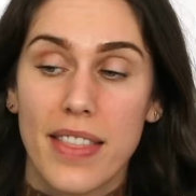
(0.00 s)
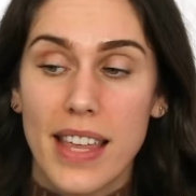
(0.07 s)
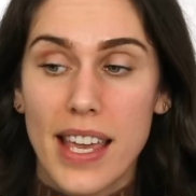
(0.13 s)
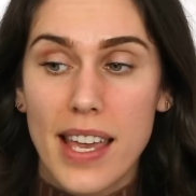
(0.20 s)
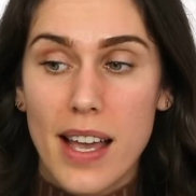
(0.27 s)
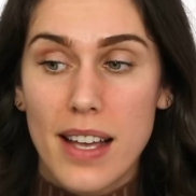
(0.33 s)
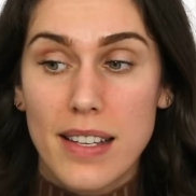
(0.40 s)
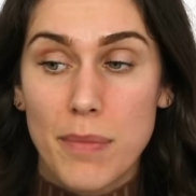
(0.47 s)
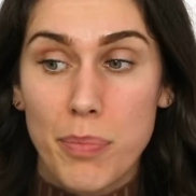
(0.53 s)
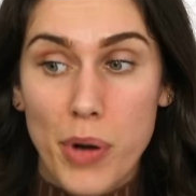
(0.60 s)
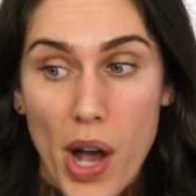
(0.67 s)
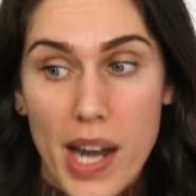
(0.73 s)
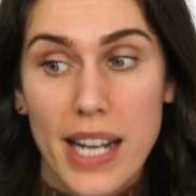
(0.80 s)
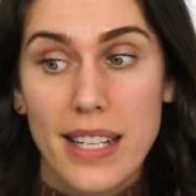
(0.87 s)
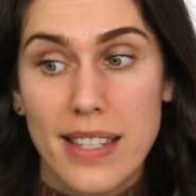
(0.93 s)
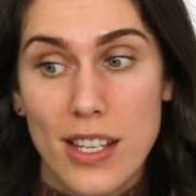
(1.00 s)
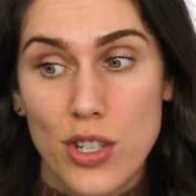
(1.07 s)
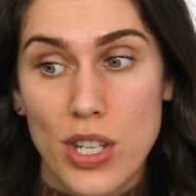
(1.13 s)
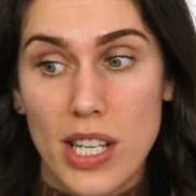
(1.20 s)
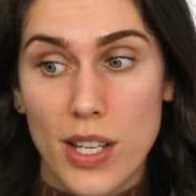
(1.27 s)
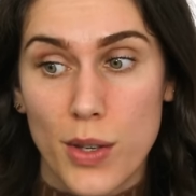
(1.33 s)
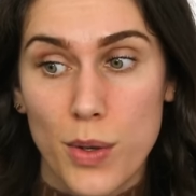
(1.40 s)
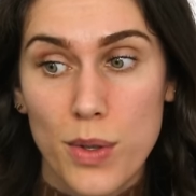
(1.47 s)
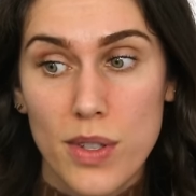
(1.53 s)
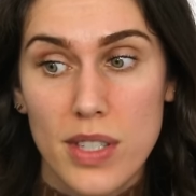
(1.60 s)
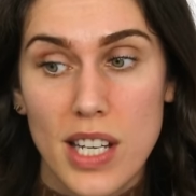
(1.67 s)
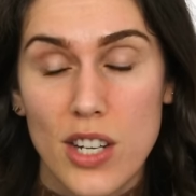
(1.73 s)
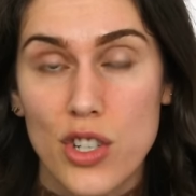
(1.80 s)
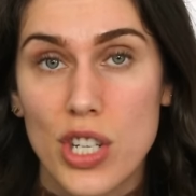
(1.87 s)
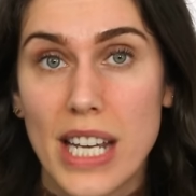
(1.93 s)
The products that she
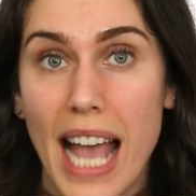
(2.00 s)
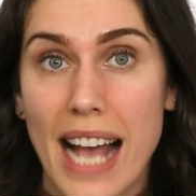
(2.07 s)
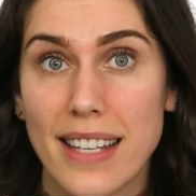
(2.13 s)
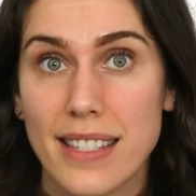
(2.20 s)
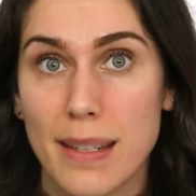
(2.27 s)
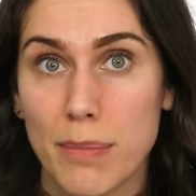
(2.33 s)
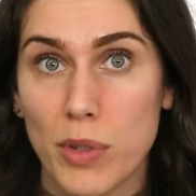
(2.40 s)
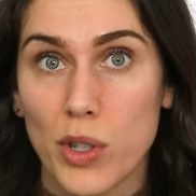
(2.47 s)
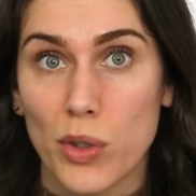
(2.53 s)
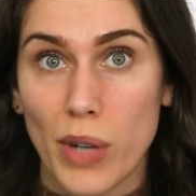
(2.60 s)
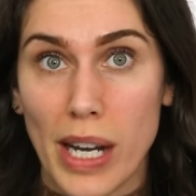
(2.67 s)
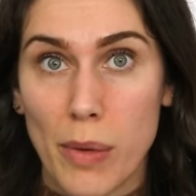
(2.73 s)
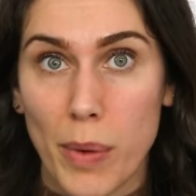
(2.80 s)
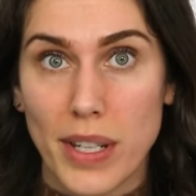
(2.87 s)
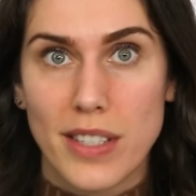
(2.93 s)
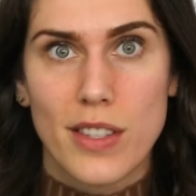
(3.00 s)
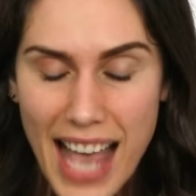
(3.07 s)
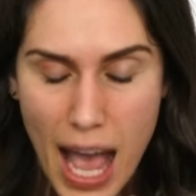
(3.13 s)
used, she has some great ones.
----------
From the first record above to the last, output each one exactly and omit the pictures.

# [Solution]
(0.00 s)
(0.07 s)
(0.13 s)
(0.20 s)
(0.27 s)
(0.33 s)
(0.40 s)
(0.47 s)
(0.53 s)
(0.60 s)
(0.67 s)
(0.73 s)
(0.80 s)
(0.87 s)
(0.93 s)
(1.00 s)
(1.07 s)
(1.13 s)
(1.20 s)
(1.27 s)
(1.33 s)
(1.40 s)
(1.47 s)
(1.53 s)
(1.60 s)
(1.67 s)
(1.73 s)
(1.80 s)
(1.87 s)
(1.93 s)
The products that she
(2.00 s)
(2.07 s)
(2.13 s)
(2.20 s)
(2.27 s)
(2.33 s)
(2.40 s)
(2.47 s)
(2.53 s)
(2.60 s)
(2.67 s)
(2.73 s)
(2.80 s)
(2.87 s)
(2.93 s)
(3.00 s)
(3.07 s)
(3.13 s)
used, she has some great ones.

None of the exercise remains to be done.